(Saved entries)
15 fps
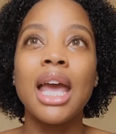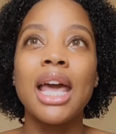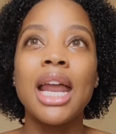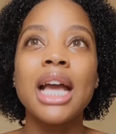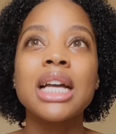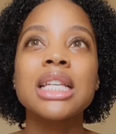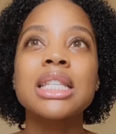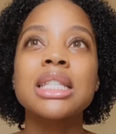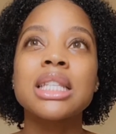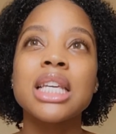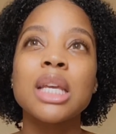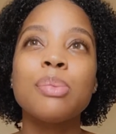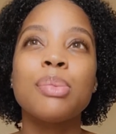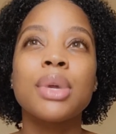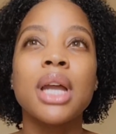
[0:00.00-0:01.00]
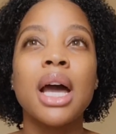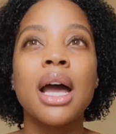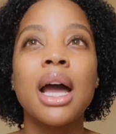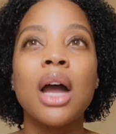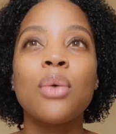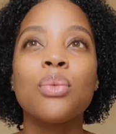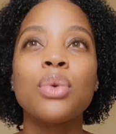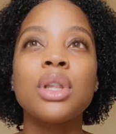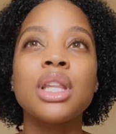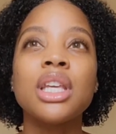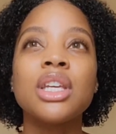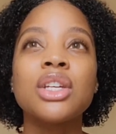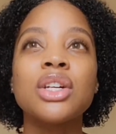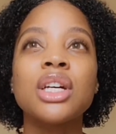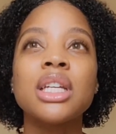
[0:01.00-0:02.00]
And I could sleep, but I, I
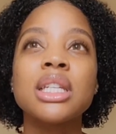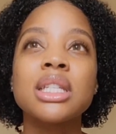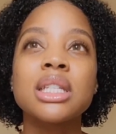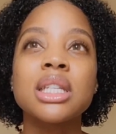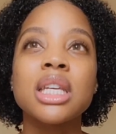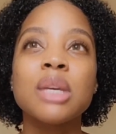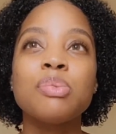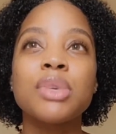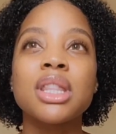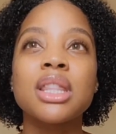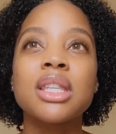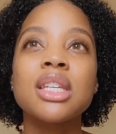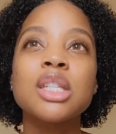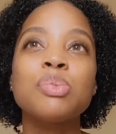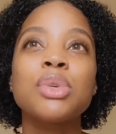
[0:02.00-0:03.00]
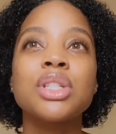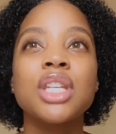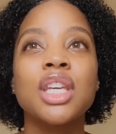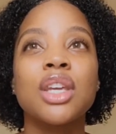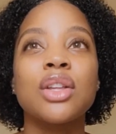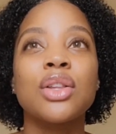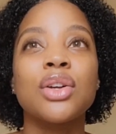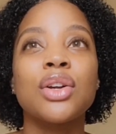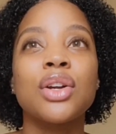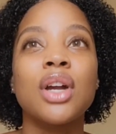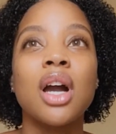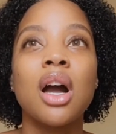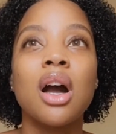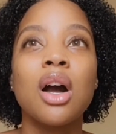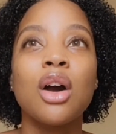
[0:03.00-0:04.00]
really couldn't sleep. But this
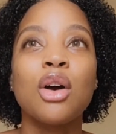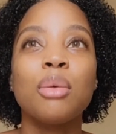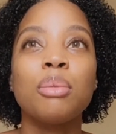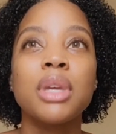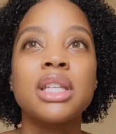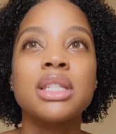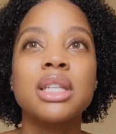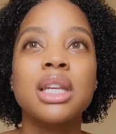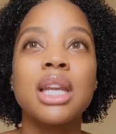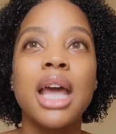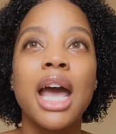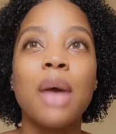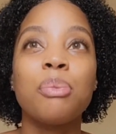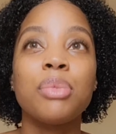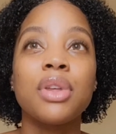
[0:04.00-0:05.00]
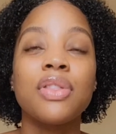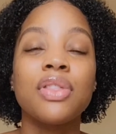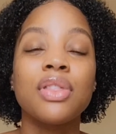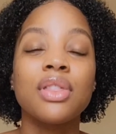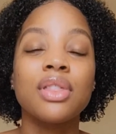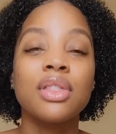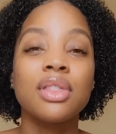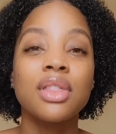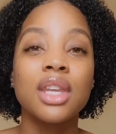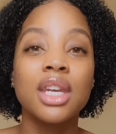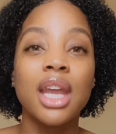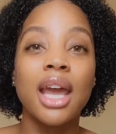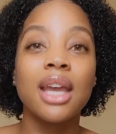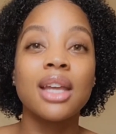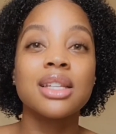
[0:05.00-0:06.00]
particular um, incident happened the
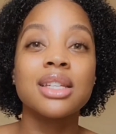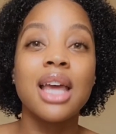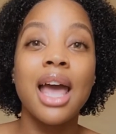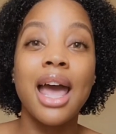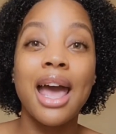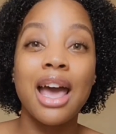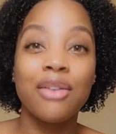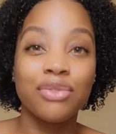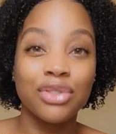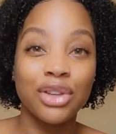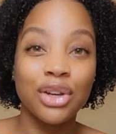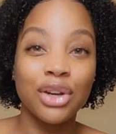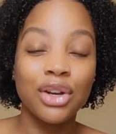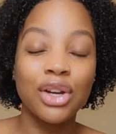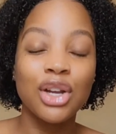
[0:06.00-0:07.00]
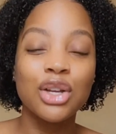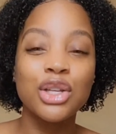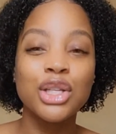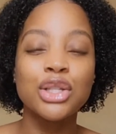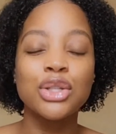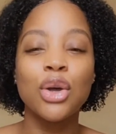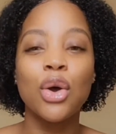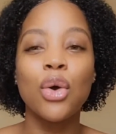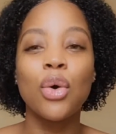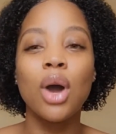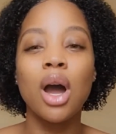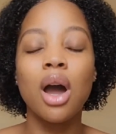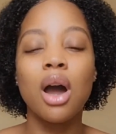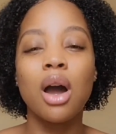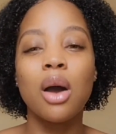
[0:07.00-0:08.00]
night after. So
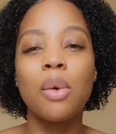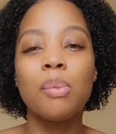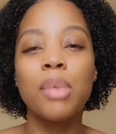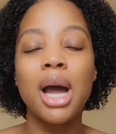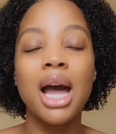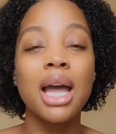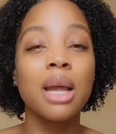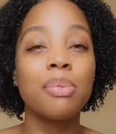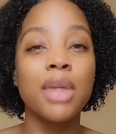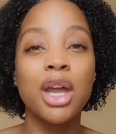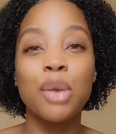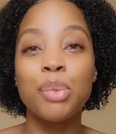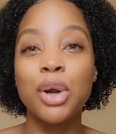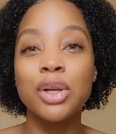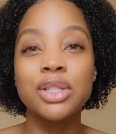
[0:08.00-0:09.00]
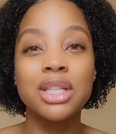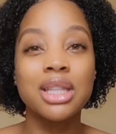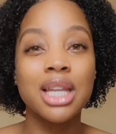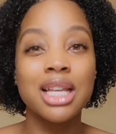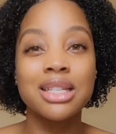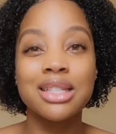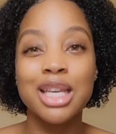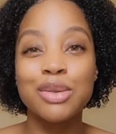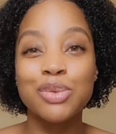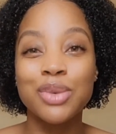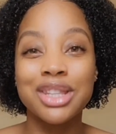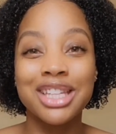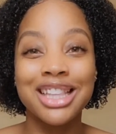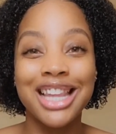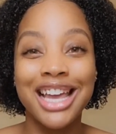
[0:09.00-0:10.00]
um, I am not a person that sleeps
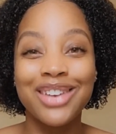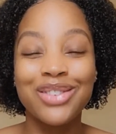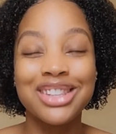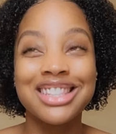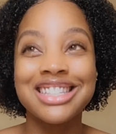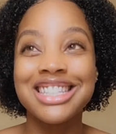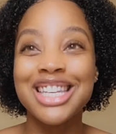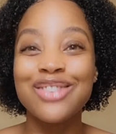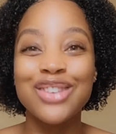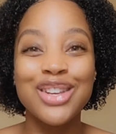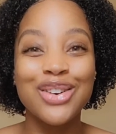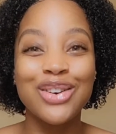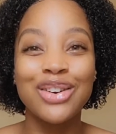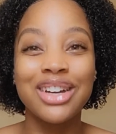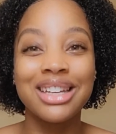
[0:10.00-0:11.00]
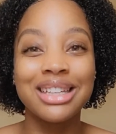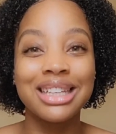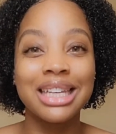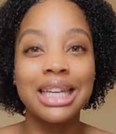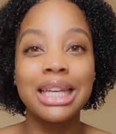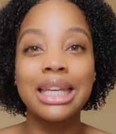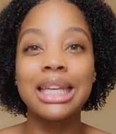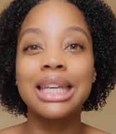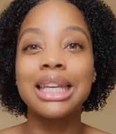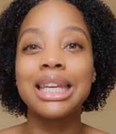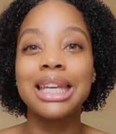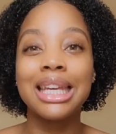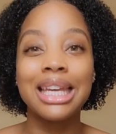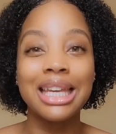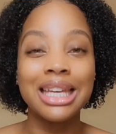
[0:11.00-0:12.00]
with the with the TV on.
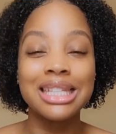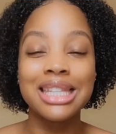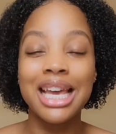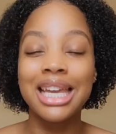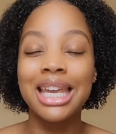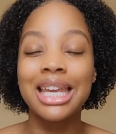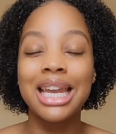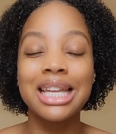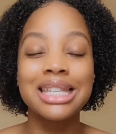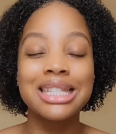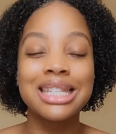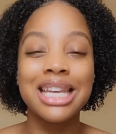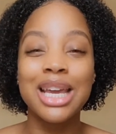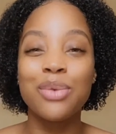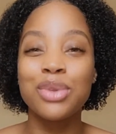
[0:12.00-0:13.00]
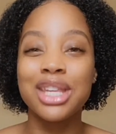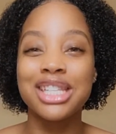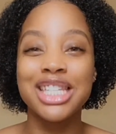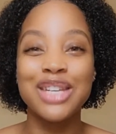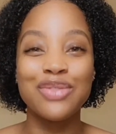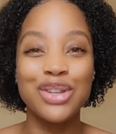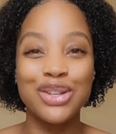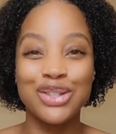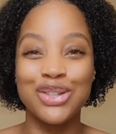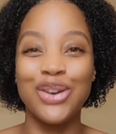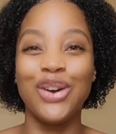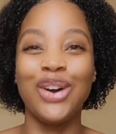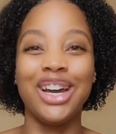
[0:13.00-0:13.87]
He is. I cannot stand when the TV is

* **ASSIGNMENT**
From the line containing "[0:09.00-0:10.00]" down to the last line of the records above, repeat every line exactly and nothing else, dropping any pictures.

* **RESULT FOR THIS EXERCISE**
[0:09.00-0:10.00]
um, I am not a person that sleeps
[0:10.00-0:11.00]
[0:11.00-0:12.00]
with the with the TV on.
[0:12.00-0:13.00]
[0:13.00-0:13.87]
He is. I cannot stand when the TV is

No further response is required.